Hal had warned her his brother was not above capriciously taking off into the hills with a backpack for days on end. If that were the situation she confronted, he'd advised her to turn around and go back to Asheville immediately, and they would retrench and rethink.
That prospect was the most attractive she'd faced since she'd driven from Atlanta to Asheville the day before to visit Hal in his hospital room.
She took a few more steps through the tall grasses and decided she had to do something. Planting her feet firmly where she was, she gathered her strength.
"Yoo-hoo," she called, the way she'd heard an old housekeeper on her block call the neighbor children in to dinner. "Mr. Jacobs? Are you here?"
She listened for a long moment, but all she heard was the wind sighing through the pines and the slight murmuring of the stream. Between searching for the nerve to holler again or the energy to turn and tramp back through the trees to her car and some trace of civilization, Penny stared at the collection of tents, feeling alone, very alone.
"Who wants to know?" a deep voice challenged, roaring from somewhere and filling the clearing with an echo.
A mountain of a man appeared from just beyond the farthest tent, the sun gleaming off his sun-bleached hair and beard. Miles Jacobs' shoulders strained the tan shirt he wore, and his legs, beneath hiking shorts, were sturdily muscled and covered with a nebulous glinting of hair.
"Ah--your brother Hal sent me to--find you," Penny stammered, still winded from her walk.
"Yeah?" he asked, skeptically, closing the space between them with long strides.
Penny gripped her briefcase with both hands in front of her and braced herself against the anger she felt radiating from him.

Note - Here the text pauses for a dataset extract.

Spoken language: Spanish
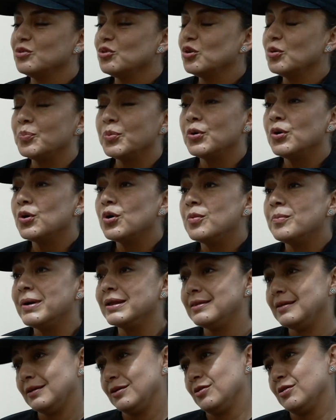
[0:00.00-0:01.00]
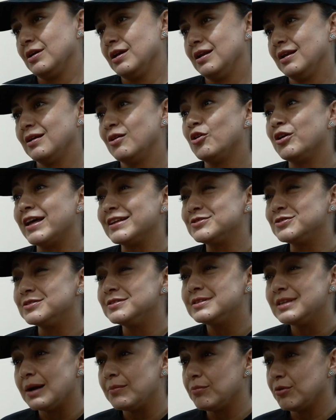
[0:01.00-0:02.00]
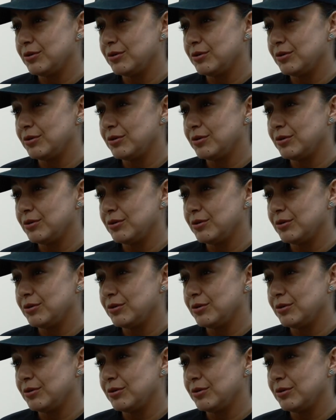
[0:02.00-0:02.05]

yo no puedo combatir con el corazón tan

Hal had warned her Miles' reaction to being interrupted would not be pretty. She just hoped he'd had his distemper shots.

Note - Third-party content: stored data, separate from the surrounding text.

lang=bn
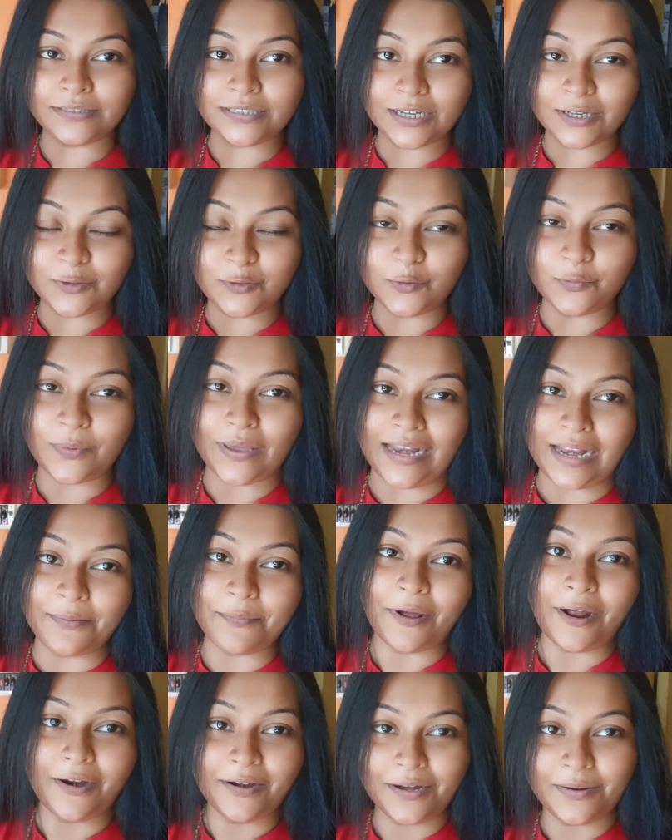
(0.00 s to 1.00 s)
যেহেতু বেলা
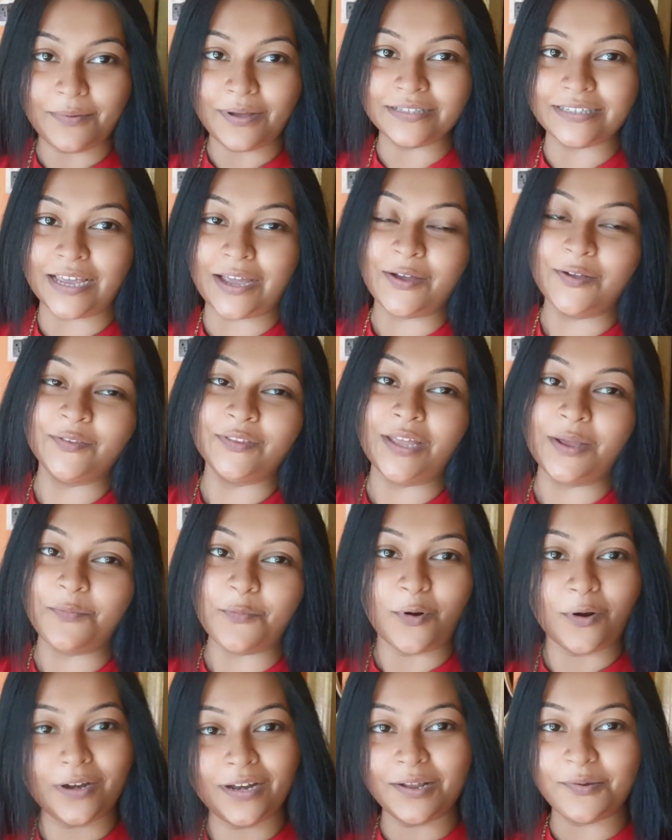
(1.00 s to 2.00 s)
বারোটা বাজে এখন তো আর
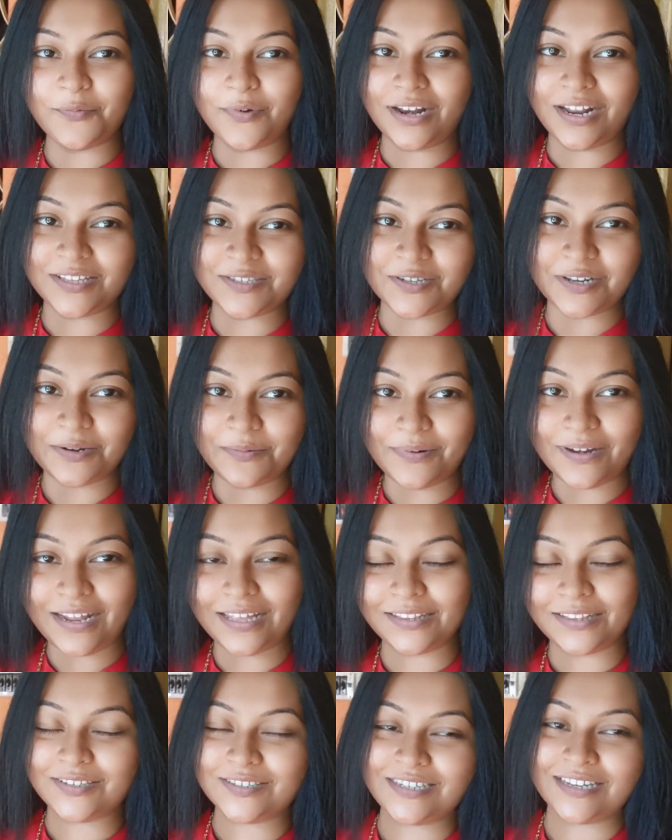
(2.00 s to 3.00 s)
মর্নিং বেলা চলবে
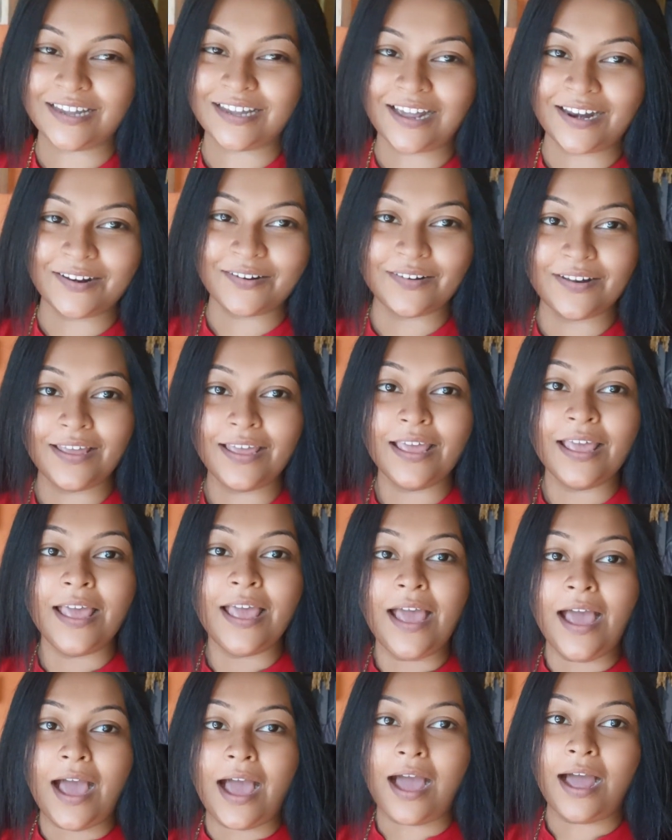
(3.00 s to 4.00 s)
না তো সে কারণে
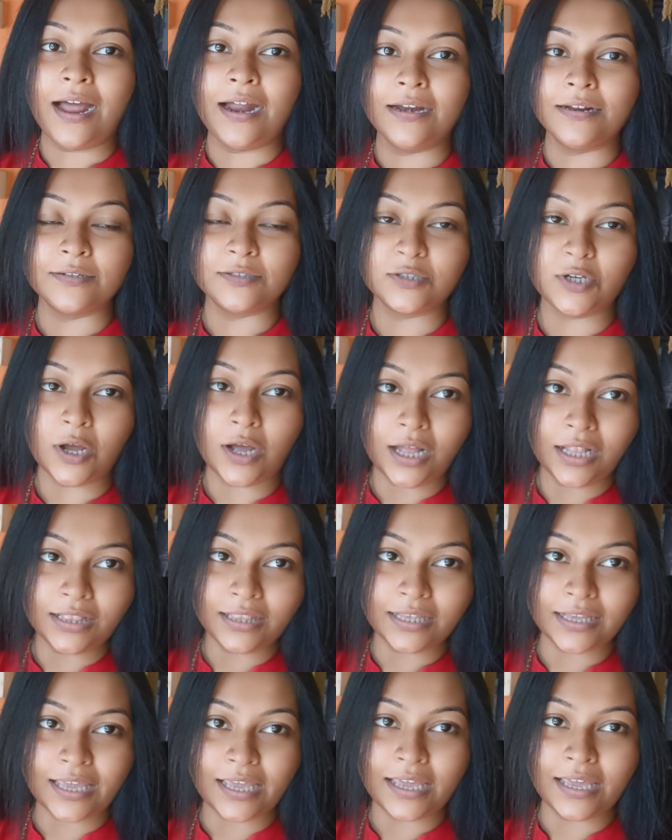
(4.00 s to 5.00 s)
আর সকাল
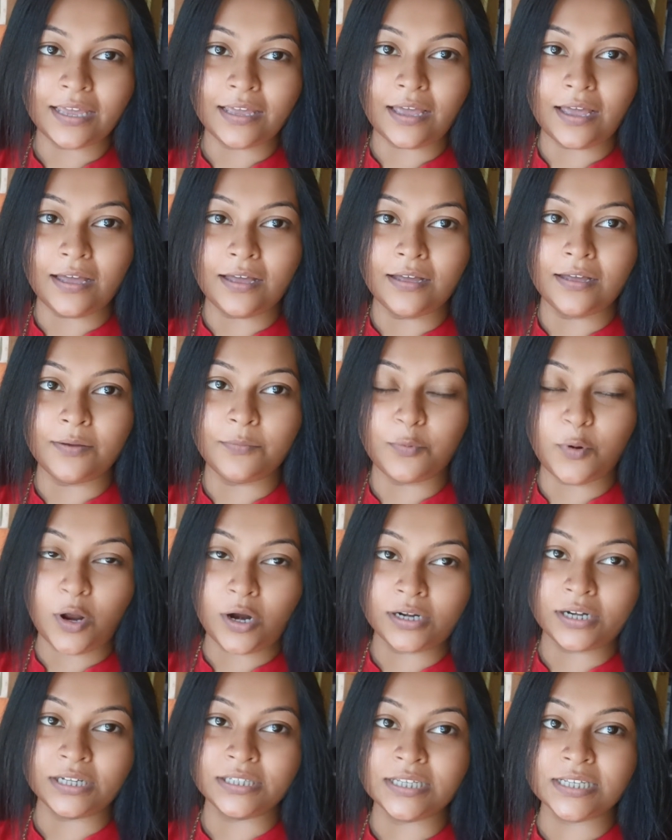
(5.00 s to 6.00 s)
থেকে
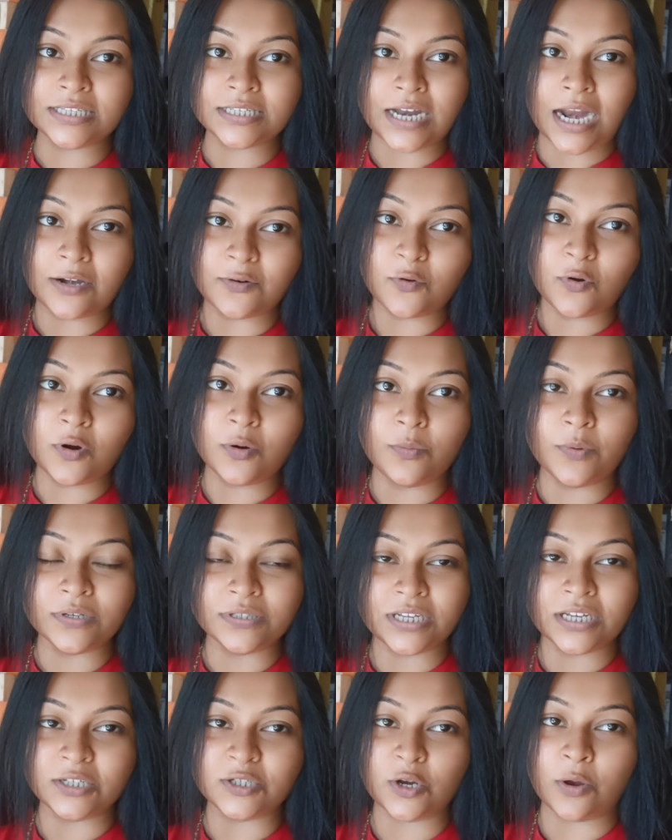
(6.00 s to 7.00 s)
ব্লগটা যে স্টার্ট করব
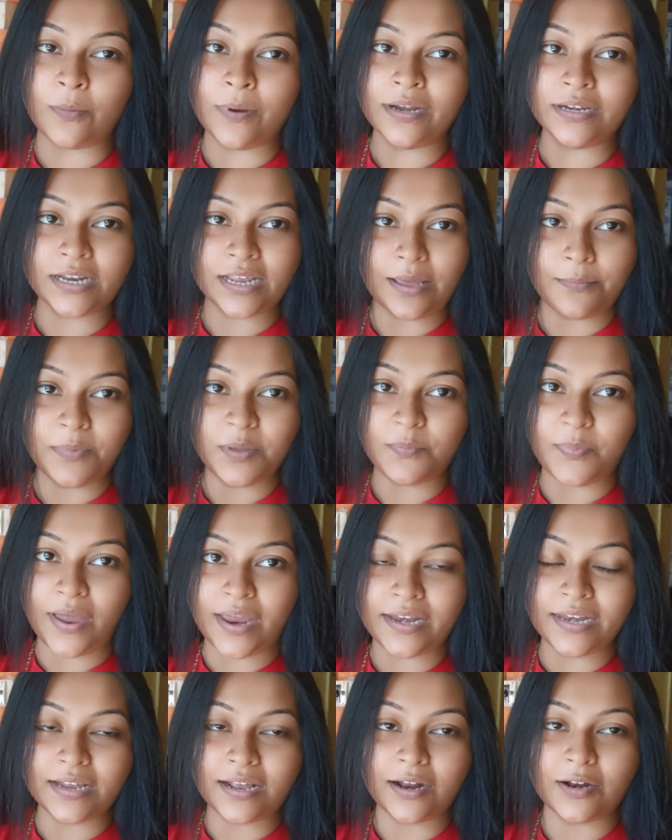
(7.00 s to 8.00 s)
সেই সময়টাই আমি
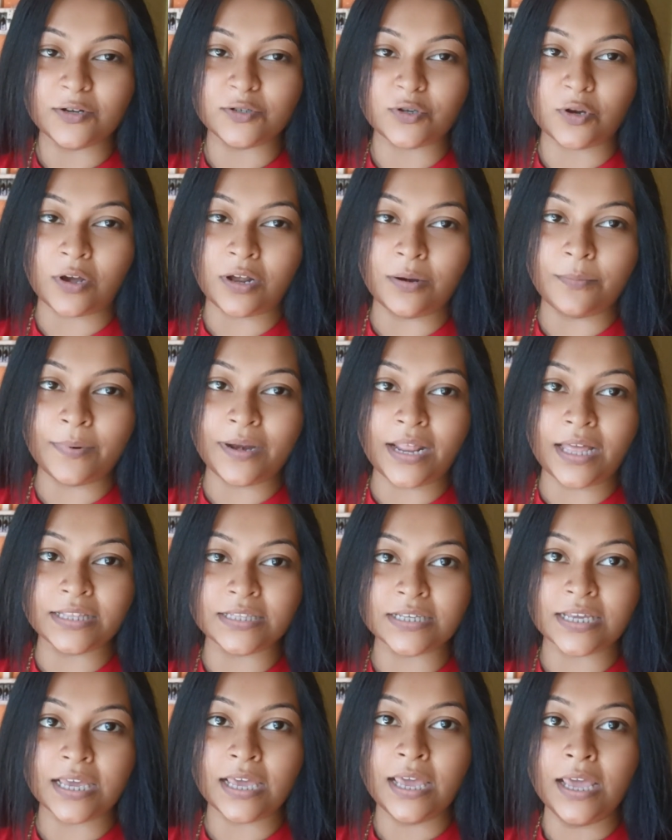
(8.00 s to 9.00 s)
পাইনি কারণ সকালবেলা
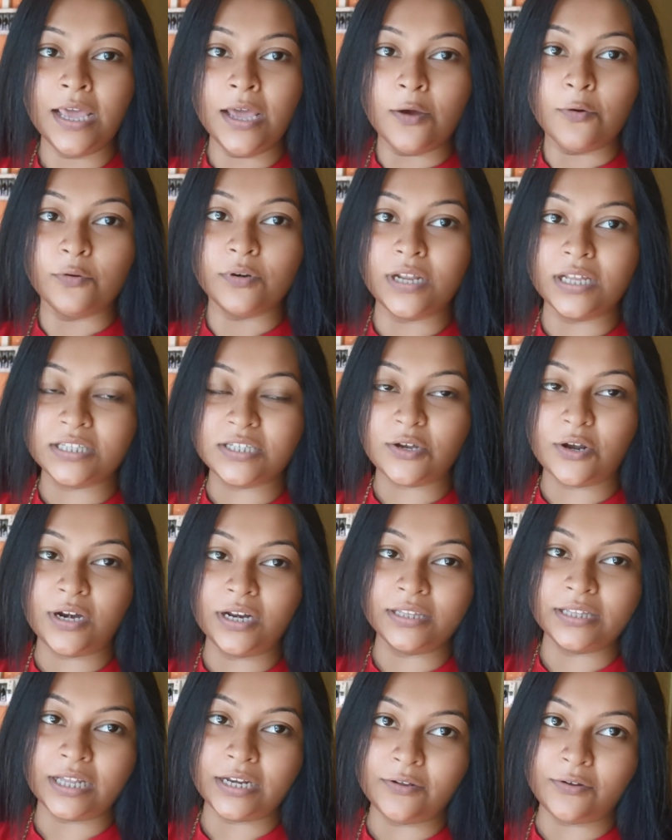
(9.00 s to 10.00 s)
আজকে উঠেছি
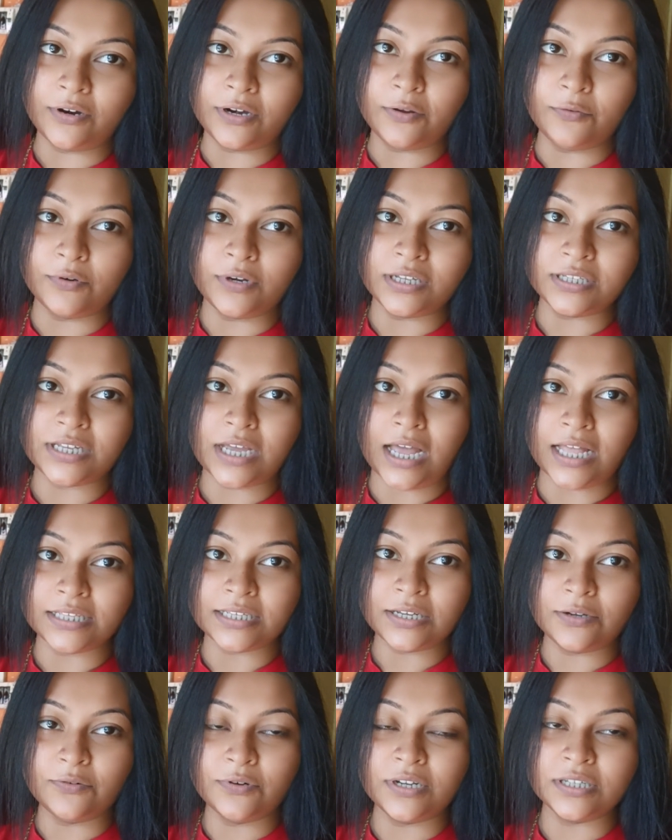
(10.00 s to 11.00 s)
অনেক দেরি করে উঠেছি
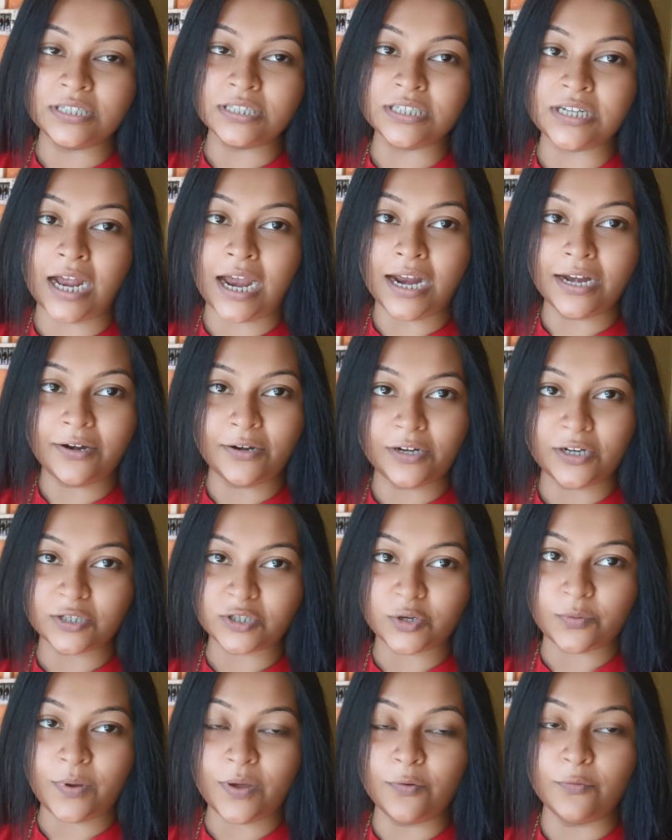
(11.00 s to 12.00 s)
আজকে উঠেছি সাড়ে নটার
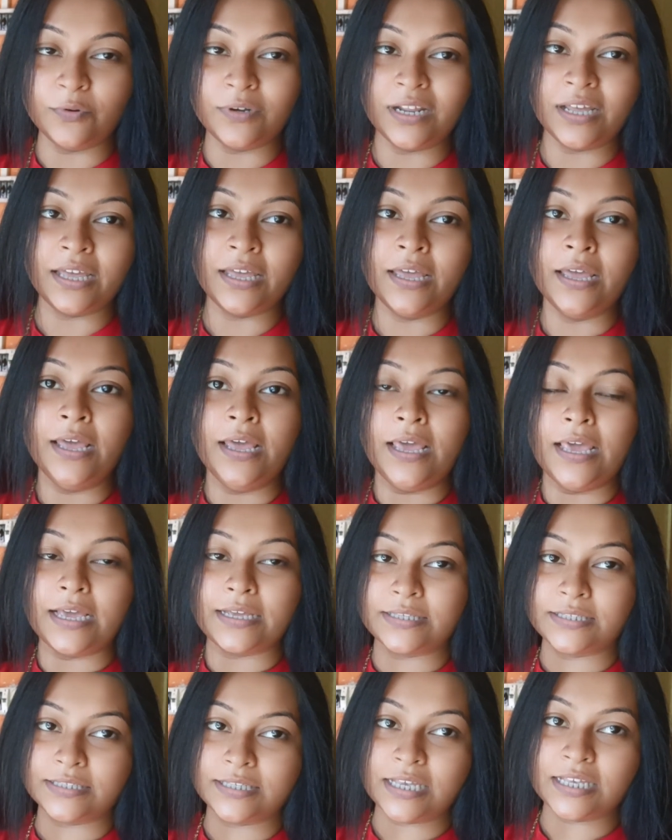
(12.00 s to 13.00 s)
সময় উঠে
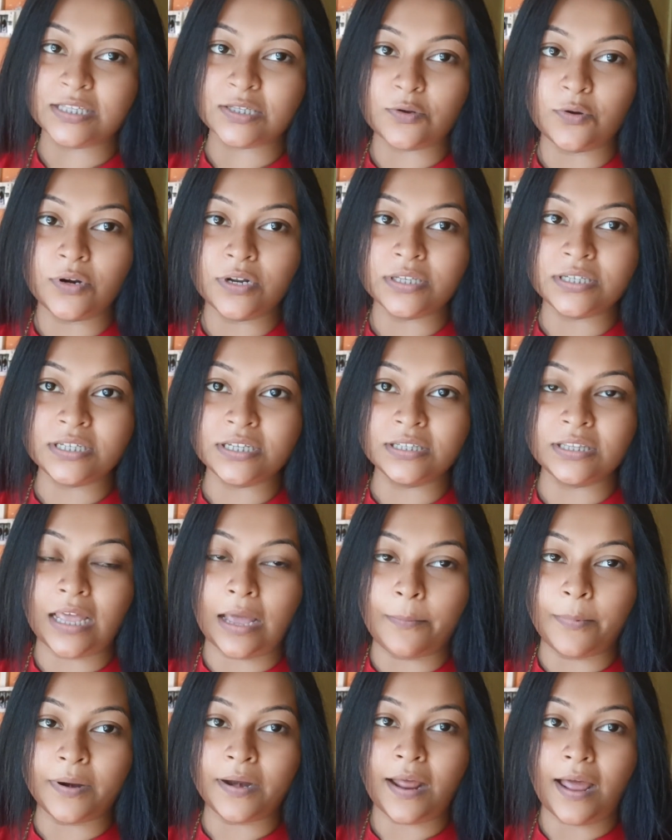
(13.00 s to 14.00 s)
এক্সারসাইজ করেছি
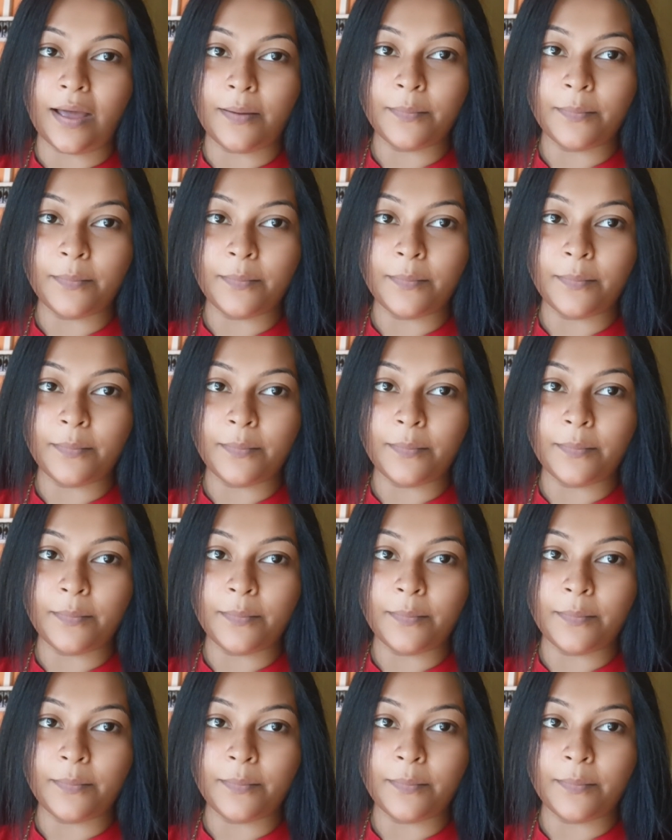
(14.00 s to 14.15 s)
তারপর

"Your brother Hal--ah--fell from a horse Saturday and is in a hospital in Asheville," Penny explained quickly, before Miles could get too close. "He's going to be fine, but it means you'll have to take his place at the trade shows for the next three weeks, and he hired me to--help you get ready."
"He did, did he?" Miles asked, stopping in front of her and clamping his broad hands on his lean hips. "And what is it he thinks you have to do to get me ready to go to the...trade shows?"
"Hal discussed your...ah...clothing and appearance, your manner of...ah...speaking and your familiarity with soliciting and writing up orders from clients," Penny said, trying valiantly to remember the important points of the long conversation she'd had with Hal the day before. All the while, the dark hazel eyes of the man in front of her bored into her with palpable intimidation.
It was hard to realize Hal and Miles Jacobs were of the same parentage. Hal, in physical pain in the hospital had nonetheless been every inch the Southern gentleman, cultured and articulate in his speaking, and acutely organized in his mental processes. Miles, on the other hand, seemed to barely retain his grasp on civility.